If the Medicaid expansion is upheld, the potential effects on healthcare providers include a great expansion of the coverage pool and potential loss of entire state-level markets if states opt to use their “nuclear option” in forgoing the federal funds and refusing to provide Medicaid services — an option that is seen as so unpalatable by the states that they claim it amounts to coercion.

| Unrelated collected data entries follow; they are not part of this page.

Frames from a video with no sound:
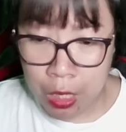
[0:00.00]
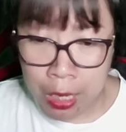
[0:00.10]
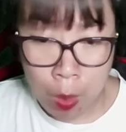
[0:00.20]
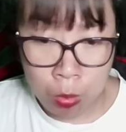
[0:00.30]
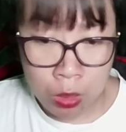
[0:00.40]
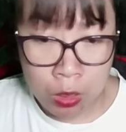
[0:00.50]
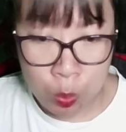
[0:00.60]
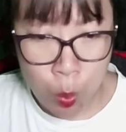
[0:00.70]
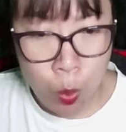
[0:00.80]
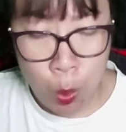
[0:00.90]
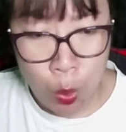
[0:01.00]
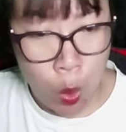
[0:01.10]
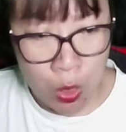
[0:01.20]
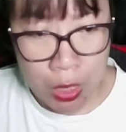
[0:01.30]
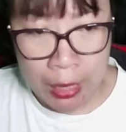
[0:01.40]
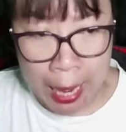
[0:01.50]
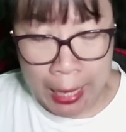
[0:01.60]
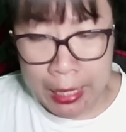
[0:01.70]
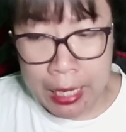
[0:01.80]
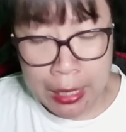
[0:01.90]
Long tử cũng đột ngột dừng
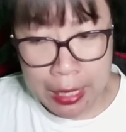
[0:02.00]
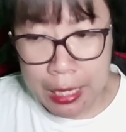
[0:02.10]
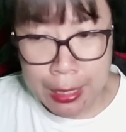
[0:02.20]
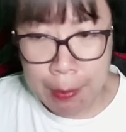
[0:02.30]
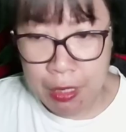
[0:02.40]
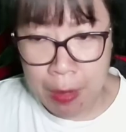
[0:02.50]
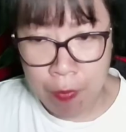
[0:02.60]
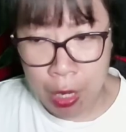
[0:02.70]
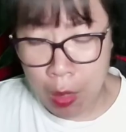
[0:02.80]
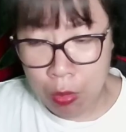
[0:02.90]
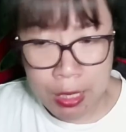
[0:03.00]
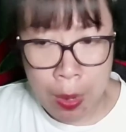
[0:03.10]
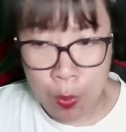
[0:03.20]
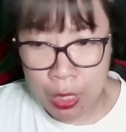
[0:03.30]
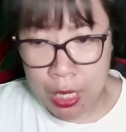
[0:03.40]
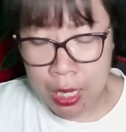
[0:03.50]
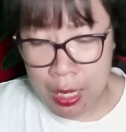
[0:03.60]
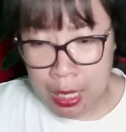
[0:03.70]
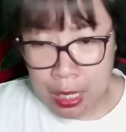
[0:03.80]
lại, nhìn chằm chằm vào long trào kia.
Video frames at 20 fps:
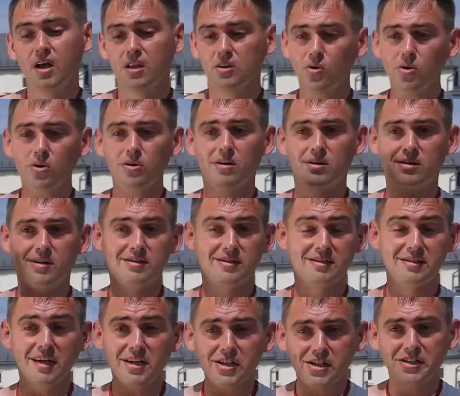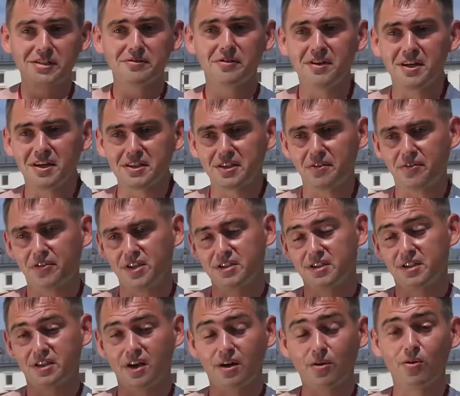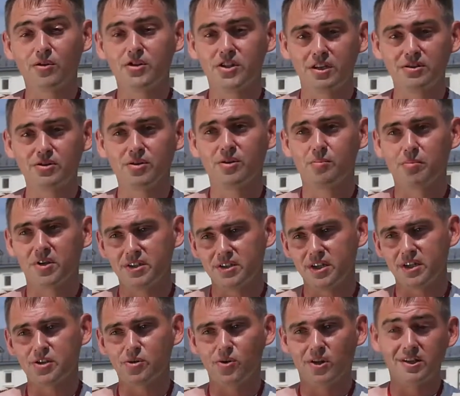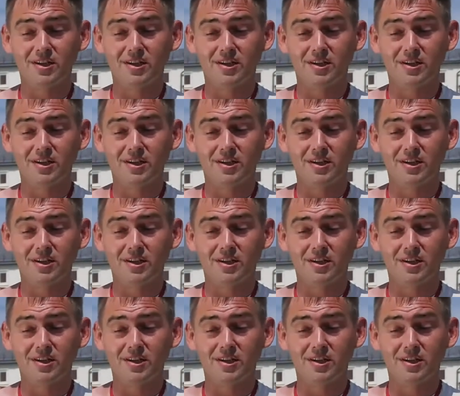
Но э, с нашей свияжской фреской такого, к счастью, не произошло.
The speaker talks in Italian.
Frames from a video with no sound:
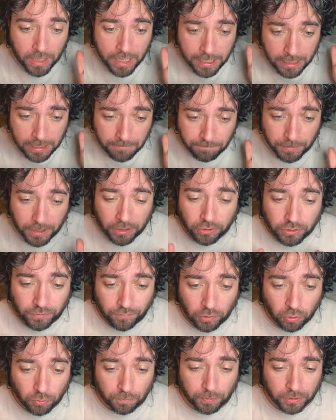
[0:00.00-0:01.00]
il pieno
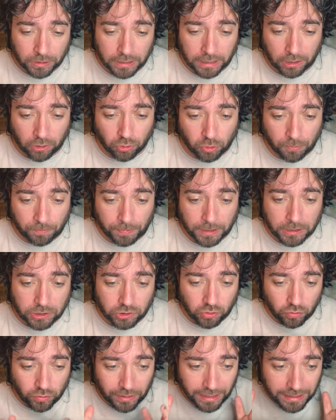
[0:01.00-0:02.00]
sviluppo della loro
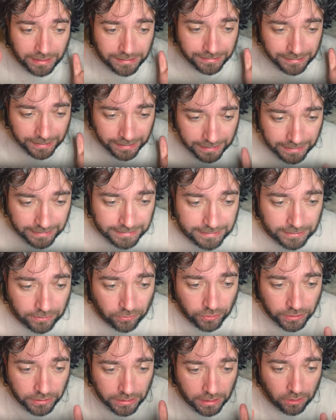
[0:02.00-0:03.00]
persona e
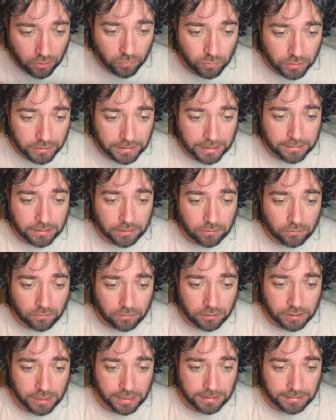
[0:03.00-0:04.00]
l'integrazione della comunità di
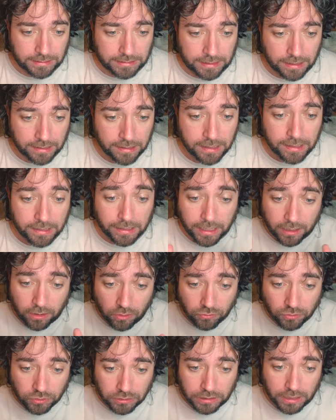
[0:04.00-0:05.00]
accoglienza. Ne
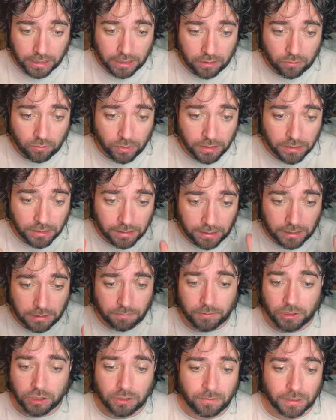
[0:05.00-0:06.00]
consegue il
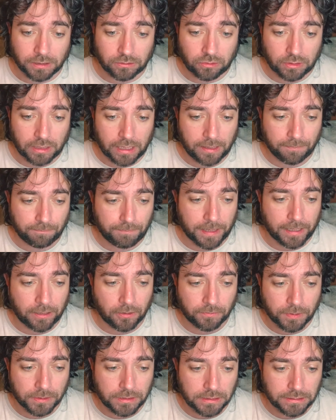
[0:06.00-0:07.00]
respingimento della
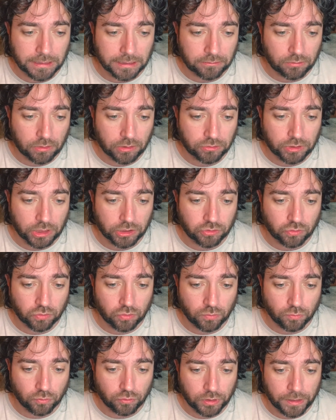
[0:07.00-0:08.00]
dell'appello presentato dallo stesso
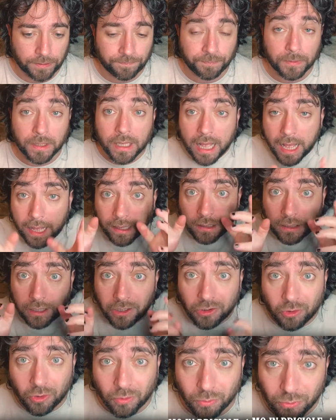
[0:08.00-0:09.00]
comune. Ah,
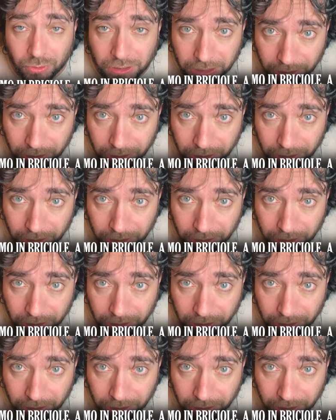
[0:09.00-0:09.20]
il comune di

Generally, Congress may place any condition it wants on expenditure of funds under its spending power unless that condition amounts to coercion. While the Supreme Court has in previous decisions expressed that such a limit may exist, it has never found any condition placed on any federal money granted to the states to be coercion, and here the states failed to convince the lower courts that the Medicaid expansion amounted to coercion. This precedent, combined with the voluntary nature of the Medicaid program and the federal government’s commitment to foot most of the bill for the expansion, has led many commentators to note that this issue is the weakest part of the states’ challenges to the law.

The justices appear to be split on this issue as well. For instance, Justice Kagan noted: “Why is a big gift from the federal government a matter of coercion?” However, Justice Alito noted that Congress’ apparent assumption that no state could ever afford to reject Medicaid funding should be taken as obvious coercion. Interestingly, Justice Alito also commented that the federal government’s threat to withhold Medicaid funds may not be credible, as the goal of the Act is to provide near-universal healthcare coverage: “… it’s a realistic possibility the Secretary is going to say, well, okay, fine, you know. We are going to cut off your new funds but we are not going to cut off your old funds and just let that condition sit there.”


Many consider the arguments relating to the Act to be some of the most important that have ever been presented to the Supreme Court. The requirements of the Act have dramatically shifted the healthcare industry. Now that the arguments are complete, the viability of the Act is in the hands of the Supreme Court — but healthcare providers cannot afford to lie idle pending a decision. Instead, organizations should continue to identify ways to best position themselves in what will continue to be a dynamic and ever-changing landscape, regardless of the Court’s decision.